PROVIDED INFORMATION.
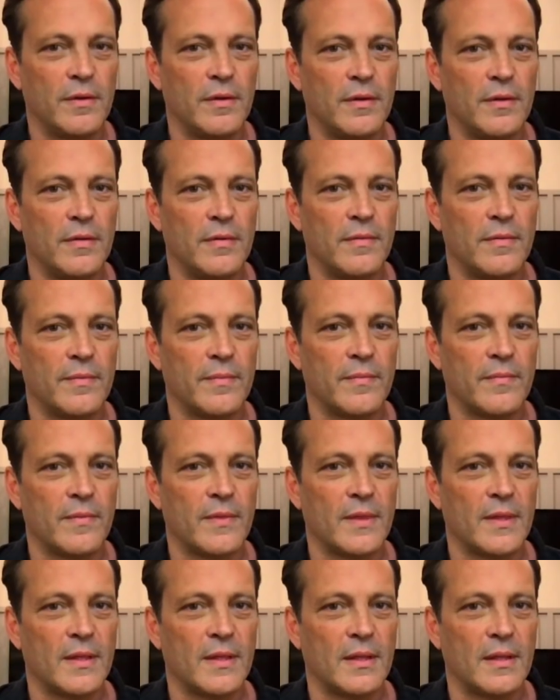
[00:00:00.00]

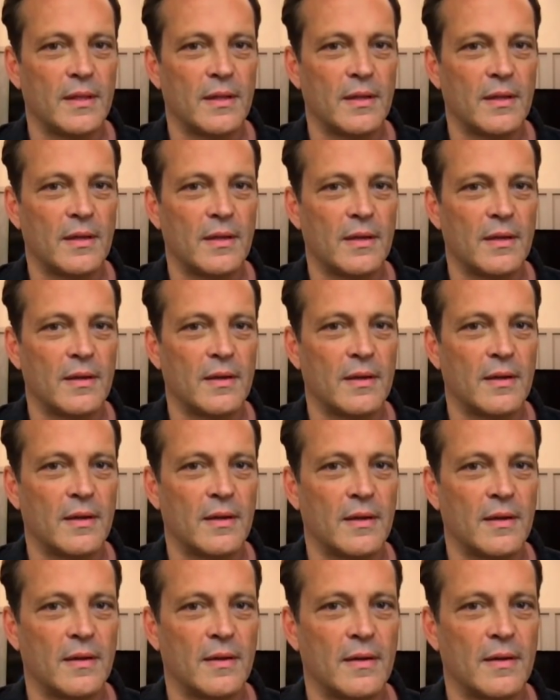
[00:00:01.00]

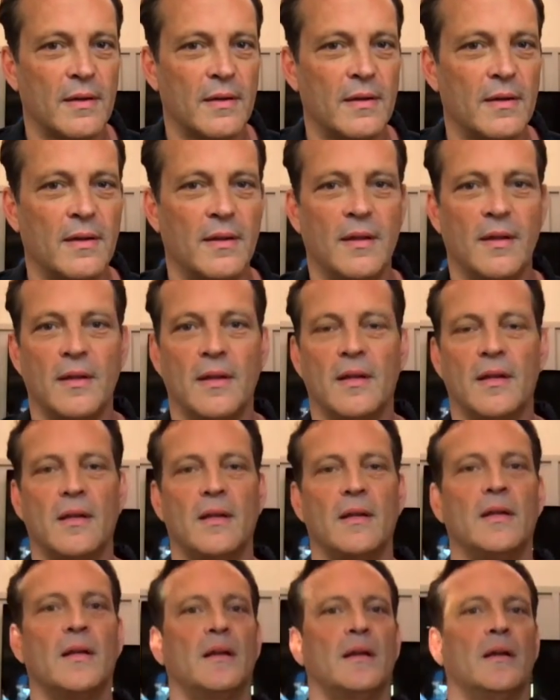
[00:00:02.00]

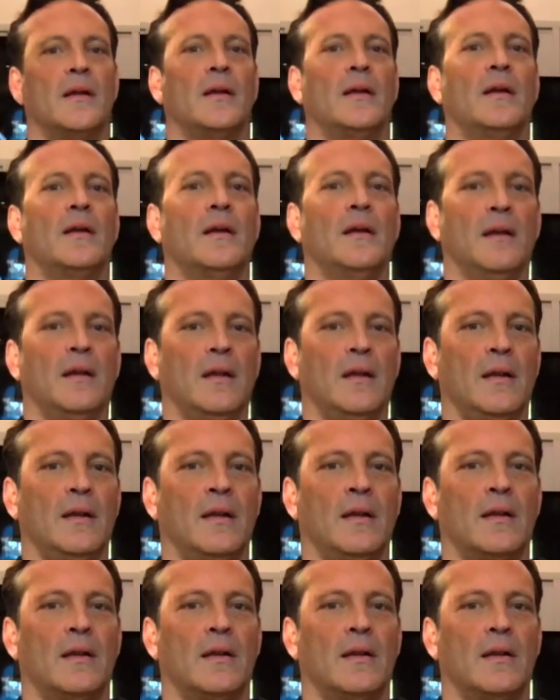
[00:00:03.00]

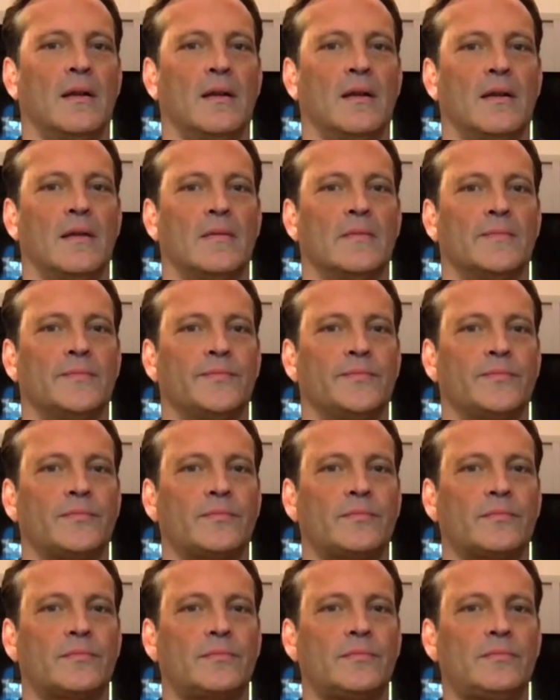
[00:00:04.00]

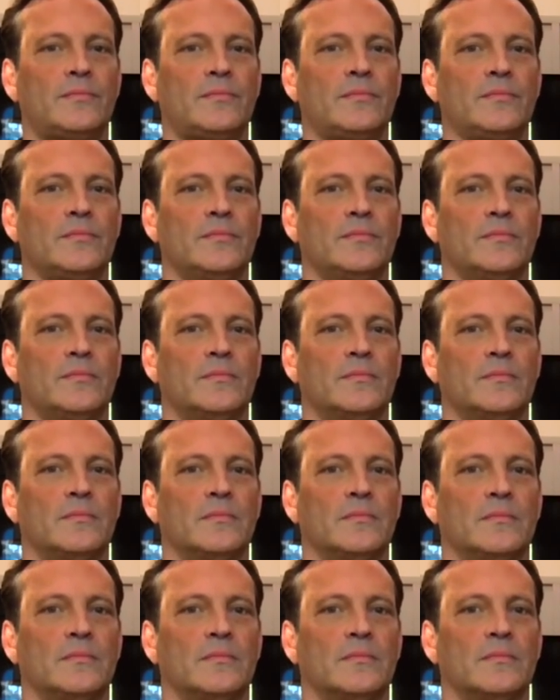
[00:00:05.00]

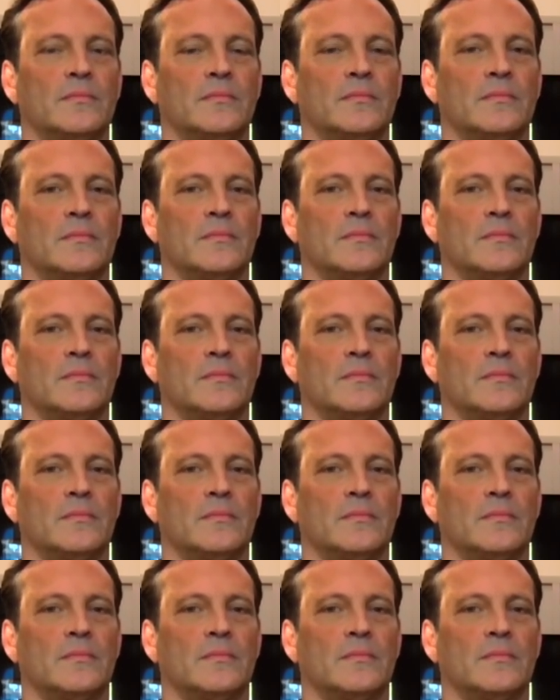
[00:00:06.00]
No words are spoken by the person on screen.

GOAL OF THE EXERCISE.
Please transcribe exactly the lines from the one containing "[00:00:02.00]" through the last line of the records above, both included, and leave out every picture.

SOLUTION FOR THIS PROBLEM.
[00:00:02.00]

[00:00:03.00]

[00:00:04.00]

[00:00:05.00]

[00:00:06.00]
No words are spoken by the person on screen.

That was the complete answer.